Les assemblages divisent
Et si on essayait un de ces nouveaux vins rouges suisses? Eh bien, on a essayé: le résultat n’est guère brillant sur 2007 et 2008.
L’idée de départ était bonne: traquer dans les rayons des supermarchés les vins rouges suisses qui ne sont pas ou ne contiennent pas (trop) de pinot noir, mais mettent l’accent sur les cépages de Changins. Les 224 hectares de gamaret et de garanoir vaudois, les 154 hectares genevois, les 98 valaisans doivent bien finir quelque part et pas toujours dans des cuvées haut de gamme! De même pour le diolinoir, surtout planté en Valais (86 hectares, dix fois moins sur Vaud).
Manque d’informations
On en a bien déniché, de ces assemblages. Constat pour le consommateur: les informations des étiquettes et contre-étiquettes sont lacunaires et ne donnent pas les proportions. Le champion de cette catégorie est le vainqueur du jour: Peissy 2007. Un vrai vin mystère! Issu de raisins genevois, vinifiés par la coopérative vaudoise Uvavins, il cache bien son jeu et n’affiche que Peissy comme AOC – au risque que le béotien situe cette commune genevoise sur La Côte. L’étiquette ne donne aucune information sur sa composition. Mais, à l’aveugle, il s’impose, grâce à un certain volume.
Des vins tutti frutti
La plupart des vins dégustés péchaient par un double défaut: un manque de structure et une finale amère et sèche. Le deuxième, l’As de Cœur de La Côte, porte bien la marque du millésime: 2008 a permis une lente maturation des raisins, avec son été frais et pluvieux et un automne ensoleillé, mais les vins devraient aussi être plus longs à se faire. gamaret, garanoir et pinot noir le composent. Si les pourcentages ne sont pas révélés, un indice: le tiercé doit figurer dans l’ordre décroissant. Son ex æquo valaisan, Favi, ajoute au pinot noir du diolinoir, du gamaret, de l’humagne et de la syrah. Passons sur les deux flacons de Salvagnin (lire encadré) et le sixième (Glamour), le plus cher de la dégustation, précise en contre-étiquette qu’il est fait de gamaret, garanoir, pinot noir, gamay, syrah, merlot et ancelotta! Et surtout, passé un an en barrique, qui lui a communiqué un goût étrange. Ce détail lui vaut d’emmener le gros peloton des mal classés.

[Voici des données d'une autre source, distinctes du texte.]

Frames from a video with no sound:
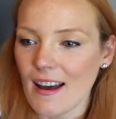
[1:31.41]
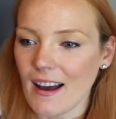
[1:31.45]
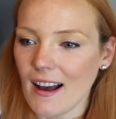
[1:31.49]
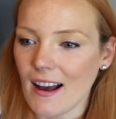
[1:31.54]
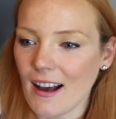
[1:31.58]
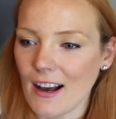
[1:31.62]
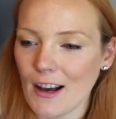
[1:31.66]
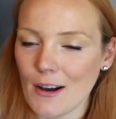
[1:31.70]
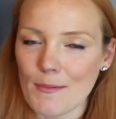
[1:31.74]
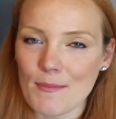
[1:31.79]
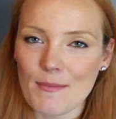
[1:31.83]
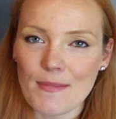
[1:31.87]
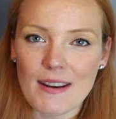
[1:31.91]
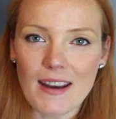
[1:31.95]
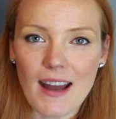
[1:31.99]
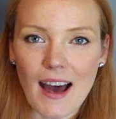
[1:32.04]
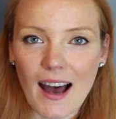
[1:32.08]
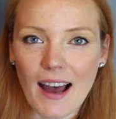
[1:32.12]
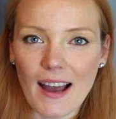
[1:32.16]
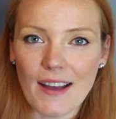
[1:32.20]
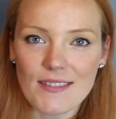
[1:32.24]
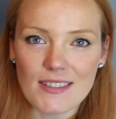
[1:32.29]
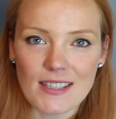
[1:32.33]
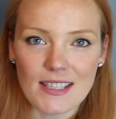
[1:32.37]
um,
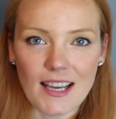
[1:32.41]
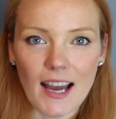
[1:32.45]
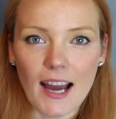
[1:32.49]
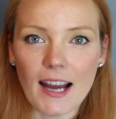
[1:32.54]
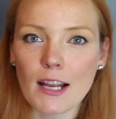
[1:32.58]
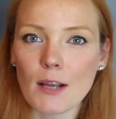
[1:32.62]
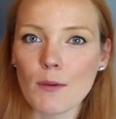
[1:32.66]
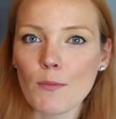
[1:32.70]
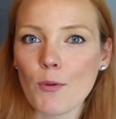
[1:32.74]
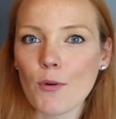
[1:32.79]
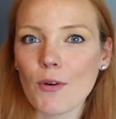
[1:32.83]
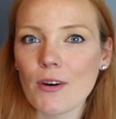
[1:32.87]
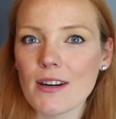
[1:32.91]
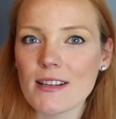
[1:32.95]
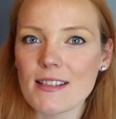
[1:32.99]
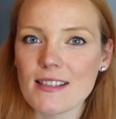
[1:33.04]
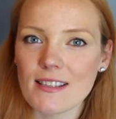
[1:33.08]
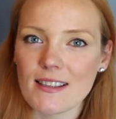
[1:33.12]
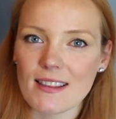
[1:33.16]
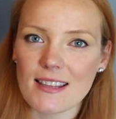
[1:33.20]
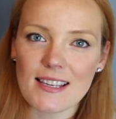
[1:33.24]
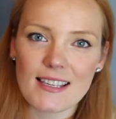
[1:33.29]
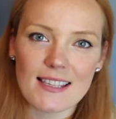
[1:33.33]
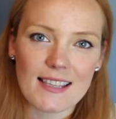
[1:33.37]
knives and cutting
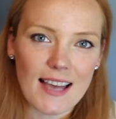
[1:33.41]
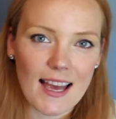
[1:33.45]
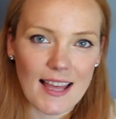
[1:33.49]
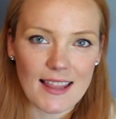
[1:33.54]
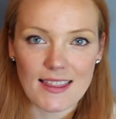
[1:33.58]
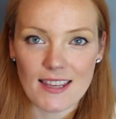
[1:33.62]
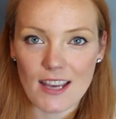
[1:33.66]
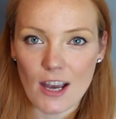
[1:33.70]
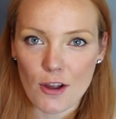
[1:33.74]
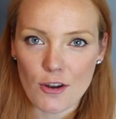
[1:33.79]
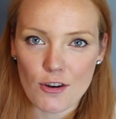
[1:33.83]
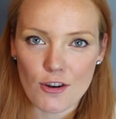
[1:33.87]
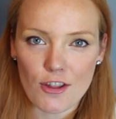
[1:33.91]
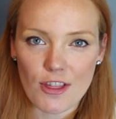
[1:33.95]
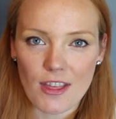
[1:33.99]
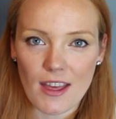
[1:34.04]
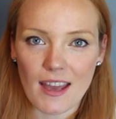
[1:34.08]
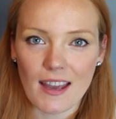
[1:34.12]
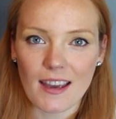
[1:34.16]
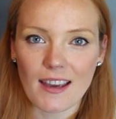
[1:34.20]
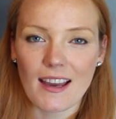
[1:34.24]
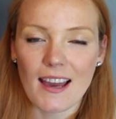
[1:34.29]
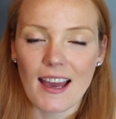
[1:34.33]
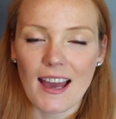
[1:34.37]
boards and this, that, and the other
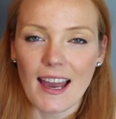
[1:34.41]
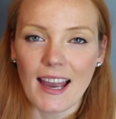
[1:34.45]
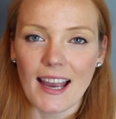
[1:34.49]
thing.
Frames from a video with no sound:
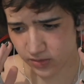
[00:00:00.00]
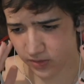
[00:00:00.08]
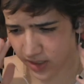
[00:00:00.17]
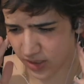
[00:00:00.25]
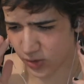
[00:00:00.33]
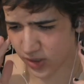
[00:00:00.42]

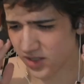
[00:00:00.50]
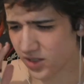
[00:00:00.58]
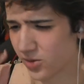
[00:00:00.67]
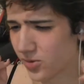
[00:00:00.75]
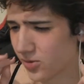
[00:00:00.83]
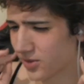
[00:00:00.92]
like try
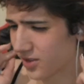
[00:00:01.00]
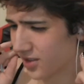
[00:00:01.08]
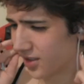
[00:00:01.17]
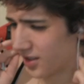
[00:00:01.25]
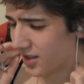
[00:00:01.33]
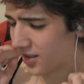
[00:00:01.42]
to
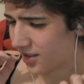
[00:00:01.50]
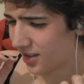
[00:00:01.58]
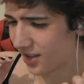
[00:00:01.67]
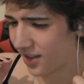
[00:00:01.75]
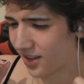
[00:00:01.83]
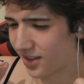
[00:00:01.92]

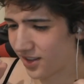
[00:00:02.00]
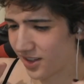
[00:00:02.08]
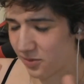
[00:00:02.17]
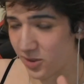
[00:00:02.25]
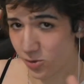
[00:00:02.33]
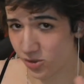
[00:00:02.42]
give
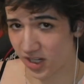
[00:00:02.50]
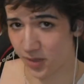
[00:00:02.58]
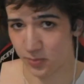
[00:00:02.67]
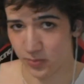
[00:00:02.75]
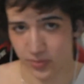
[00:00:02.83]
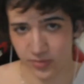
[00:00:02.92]
a new
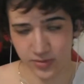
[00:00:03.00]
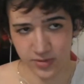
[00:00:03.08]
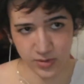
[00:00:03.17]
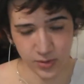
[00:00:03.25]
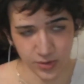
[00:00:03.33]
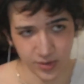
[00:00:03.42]
shape
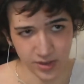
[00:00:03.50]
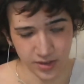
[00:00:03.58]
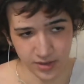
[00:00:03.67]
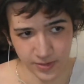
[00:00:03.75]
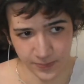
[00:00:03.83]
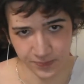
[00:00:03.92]
to
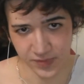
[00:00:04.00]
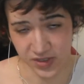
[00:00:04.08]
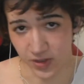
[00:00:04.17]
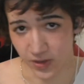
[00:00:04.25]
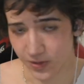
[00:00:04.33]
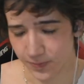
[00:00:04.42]
the
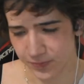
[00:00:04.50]
skull,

Pour les suivants, les duos pinot-gamaret (Dolia), gamay-diolinoir (Gally) ou gamaret-garanoir (Dizerens) sont décevants: manque de complexité, tannicité élevée et verdeur les caractérisent. Quant au Château d’Allaman et au Domaine de Valmont, ils se retrouvent côte à côte. Ils étaient tous deux membres de Clos, Domaines et Châteaux avant que Valmont ne soit retiré de cette association pour figurer chez Denner, à un prix plus bas. Allaman a du pinot, en plus du gamay, gamaret et garanoir, trio dont se contente Valmont. Mais on joue là moins dans la cour des grands que dans le périmètre d’un vin rouge vaudois standard, le Salvagnin.
Croisés pour être assemblés
Il faut dire qu’à Changins le gamaret, le garanoir, le mara (frère cadet naguère connu sous son nom de code C 41) et le diolinoir, puis le carminoir et le galotta, ont été croisés à partir d’autres plants pour pallier l’interdiction de couper les vins rouges suisses avec des vins étrangers plus structurés. Rapidement, vignerons et œnologues se sont rendu compte que ces «nouveaux cépages» (vieux aujourd’hui de plus de 30 ans) dénaturent le pur pinot noir et qu’ils doivent trouver leur place en solo ou en complémentarité. Au prix des supermachés et sur des millésimes délicats comme 2007 et 2008, pas facile de transformer ces bâtards en pur-sangs.